The Lord Jesus had goings forth for His people as their representative before the throne, long before they appeared upon the stage of time. It was ‘from everlasting’ that He signed the compact with his Father, that He would pay blood for blood, suffering for suffering, agony for agony, and death for death in the behalf of his people…He gave himself up without a murmuring word that from the crown of His head to the sole of His foot…that He might be spit upon, pierced, mocked, rent asunder and crushed beneath the pains of death (Emphases mine).

There is a resonance here of the ancient Old Testament Law of “an eye for an eye, a tooth for a tooth.” As if sin in its totality was requited and totally subsumed in One Act by God Himself! That He “became sin that we might become the righteousness of God in Him.” I turned then to the text in Exodus 21:23-25 that is hauntingly suggestive of a Christ Crucified; thou shalt give life for life, eye for eye, tooth for tooth, hand for hand, foot for foot, burning for burning, wound for wound, stripe for stripe. My margin (KJV) explains, “That is, measure for measure, the basis of the laws of equity.”

While it is true that Jesus enjoins us in the Sermon on the Mount (Matthew 5:38) not to requite others who have requited us, and that while we must not require ‘retaliation,’ may God for the purposes of righteousness and cosmic justice not require it of Himself? Could this not begin to explain why Jesus was ‘marred more than any man’ and that the offense to many in the unsparing devastation depicted in Gibson’s film, The Passion of the Christ, bloodied, slashed, torn, pierced both in hands and feet “wound for wound, stripe for stripe” be the summing up of all the sin of mankind whose justice required requiting?
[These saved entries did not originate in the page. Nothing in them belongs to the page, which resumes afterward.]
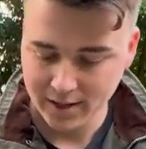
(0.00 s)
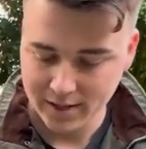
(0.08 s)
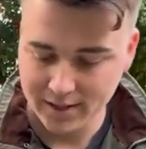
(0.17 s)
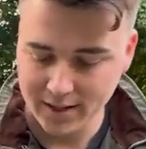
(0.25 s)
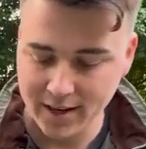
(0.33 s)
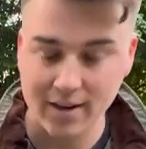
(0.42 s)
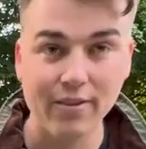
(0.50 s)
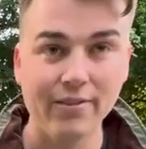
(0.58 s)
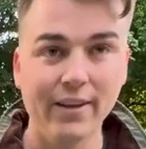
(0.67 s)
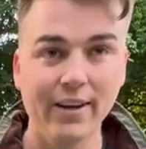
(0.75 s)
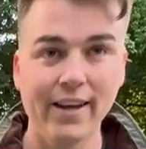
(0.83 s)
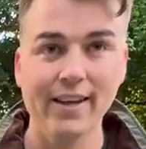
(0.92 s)
Take off
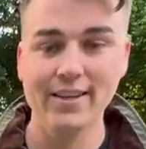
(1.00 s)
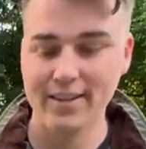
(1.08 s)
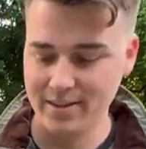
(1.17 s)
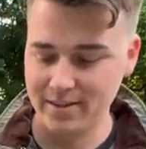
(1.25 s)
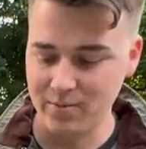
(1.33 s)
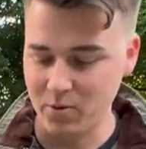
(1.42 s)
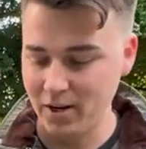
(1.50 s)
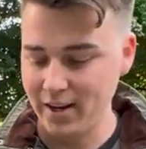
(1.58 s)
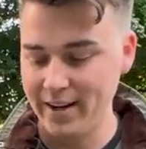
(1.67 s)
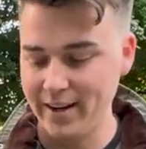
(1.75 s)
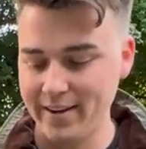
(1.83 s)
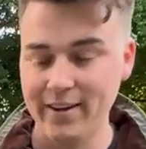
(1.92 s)
the lid and
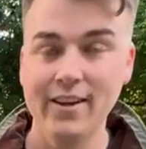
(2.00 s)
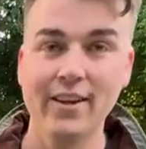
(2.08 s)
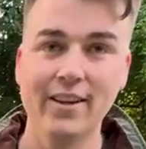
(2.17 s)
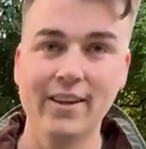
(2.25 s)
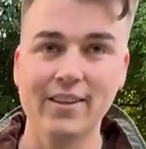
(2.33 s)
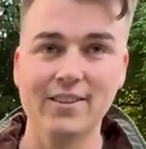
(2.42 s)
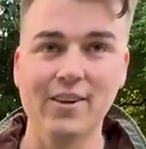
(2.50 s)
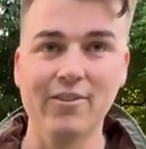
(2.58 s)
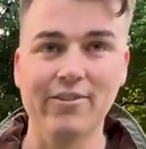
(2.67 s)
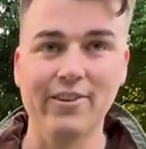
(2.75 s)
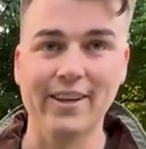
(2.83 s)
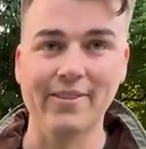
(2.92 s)
voila, start
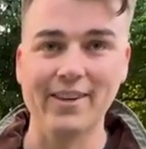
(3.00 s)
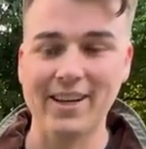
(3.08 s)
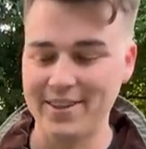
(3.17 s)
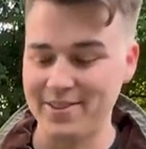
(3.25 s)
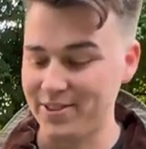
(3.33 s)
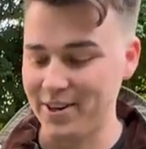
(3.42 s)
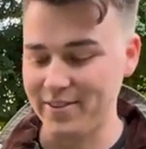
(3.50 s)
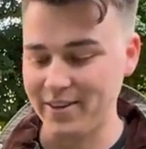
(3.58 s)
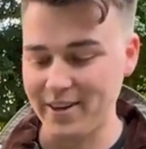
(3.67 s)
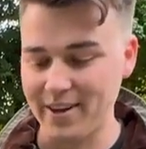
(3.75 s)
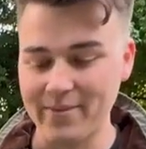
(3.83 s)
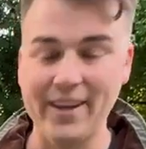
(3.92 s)
filling up your Land Rover.
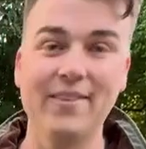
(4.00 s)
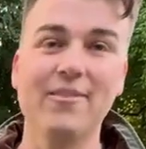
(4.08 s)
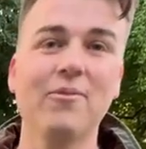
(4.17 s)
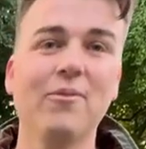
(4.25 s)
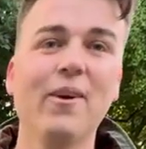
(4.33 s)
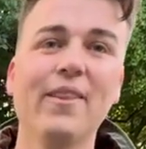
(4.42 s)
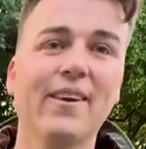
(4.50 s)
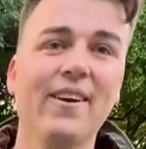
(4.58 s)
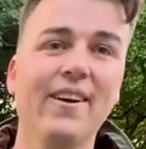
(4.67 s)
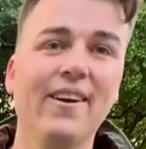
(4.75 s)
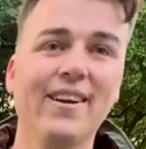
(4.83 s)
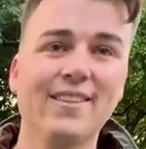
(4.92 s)
I mean, what other
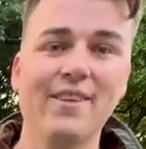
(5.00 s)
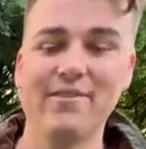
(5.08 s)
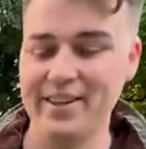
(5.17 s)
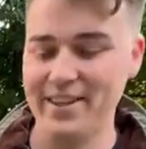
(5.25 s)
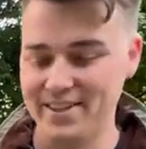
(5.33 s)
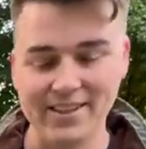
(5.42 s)
car has that feature?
While the rabbis have historically turned from a literal fulfillment of a Lex Talionis, to a more rational and liberal principle of compensation of injury suffered through the payment of money, God is required to honor his own Law with unsparing severity for it is the statement of Himself as the Author of a just universe “a Maker and Ruler of the world—a Being who, if He exists at all, must be infinitely good,?[might in the case of blasphemy against His Name] a sin involving quite peculiar and exceptional guilt. Hence, absolute equity [my emphasis throughout], no less than governmental wisdom, demanded that the Law…should be impartially enforced [not sparing His own son].*

Hence, it pleased the Lord to bruise him; He hath laid upon him the iniquity of us all (Isaiah 53: 6, 10). The penalty that divine justice required and that men are unable to pay was borne by the blemishless Lamb who was stricken, smitten of God, and afflicted; bruised for our iniquities, the chastisement of our peace was upon him and with his stripes we are healed (vv.4,5).
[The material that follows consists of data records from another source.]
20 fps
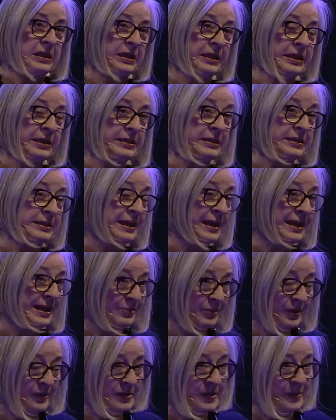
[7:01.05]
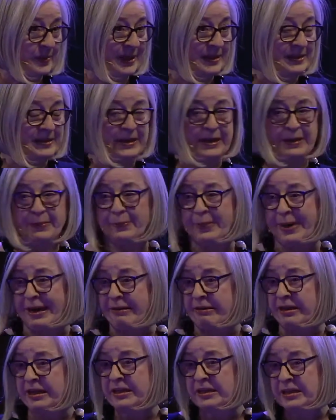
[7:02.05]
at the time I was about to get
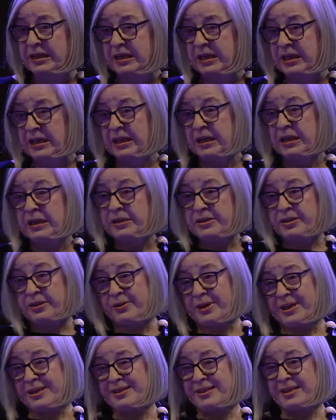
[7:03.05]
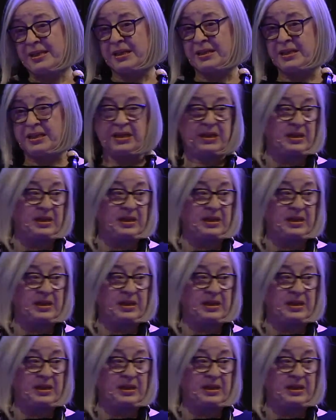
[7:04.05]
married, so I said,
I suspect that we have not understood how much more must God uphold the standard of equity and justice in the literal enactment upon His own Son of “life for life, bruise for bruise, stripe for stripe, in hand and foot”—whether by thorns or spikes, the lash or the fist. Men may lessen or mitigate the penalty in issues between themselves, but He cannot who is responsible for the moral sanity of the planet in which He must Himself be the uttermost example! To make its ‘victim’ the object of pity is to miss the enormous declaration at the Cross of the Justice of God as well as His immeasurable love and mercy in taking upon Himself, in just retribution, that requiting which is at the heart of a Moral Universe and Cosmos. That we have disregarded His example or sentimentalized or trivialized it explains in our society the present prevailing amorality and pervasive evil. That “it pleased the Lord to bruise him,” is not an expression of neither arbitrary spite nor an indifference to the One who bore it, but of a God obliged for all mankind’s sake, to preserve the moral foundation of His own Creation.

* From the little known classic of an earlier and better time (1899), a commentary on The Book of Leviticus, by S.H.Kellog.